Günter Verheugen, the EU’s Industry Commissioner, told the Süddeutsche Zeitung daily in an interview: “Nowhere in the world, not even in America, were banks so ready to take incalculable risks, especially the regional banks.”
“Germany was world champion in risky banking,” the 65-year-old commissioner added.
But Berlin hit back instantly saying Verheugen’s comments showed a “surprising lack of knowledge” of the situation in Britain and the United States and shifting the blame for the crisis back to Brussels.
“In fact the federal government was surprised at the commissioner’s comments,” Thorsten Albig, a spokesman for the finance ministry told a regular briefing. “They show a surprising lack of knowledge of the current situation and a lack of understanding of what has happened in the US and in Britain in the past two years,” he added.
Albig said that what he described as the commission’s “aggressive deregulation policy” was in fact at least partly to blame for the current financial market and economic crisis.
The commission’s policies “have definitely at least had an influence on what we are experiencing today,” Albig said.
In the interview, Verheugen also attacked the German regulators, saying that financial oversight in Germany had been insufficient and inadequate compared to other countries in the EU.

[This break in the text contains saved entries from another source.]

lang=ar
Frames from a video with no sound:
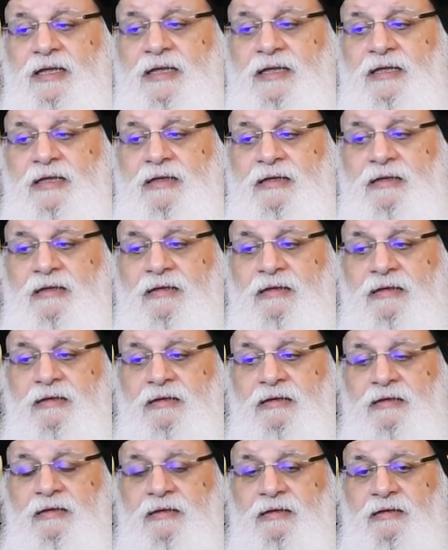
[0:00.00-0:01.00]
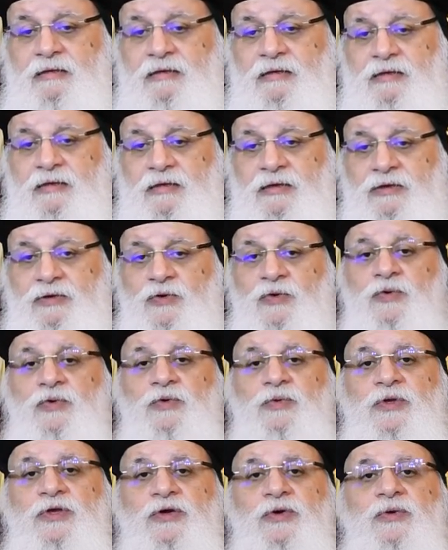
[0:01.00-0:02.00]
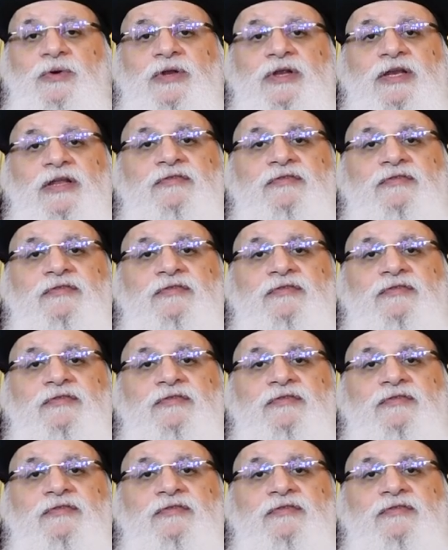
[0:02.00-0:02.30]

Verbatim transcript: آه، يروي كل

“In Germany and in other countries the regulators just let things run their course. Other countries dealt better with their banks. Italy for example. There is no toxic paper there,” said Verheugen.
In the future, regulators must examine new financial products very carefully, he insisted.
“I would have nothing against the idea of needing permission for highly risky assets,” he said.
Germany’s banking system – especially the Landesbanken, regional banks that play a vital role in Europe’s largest economy – has been hit hard by the global crisis, caught with billions of euros of toxic assets on their books.
One estimate by the country’s financial watchdog said as much as €355 billion ($478 billion) of toxic assets could be lurking in the regional banking system.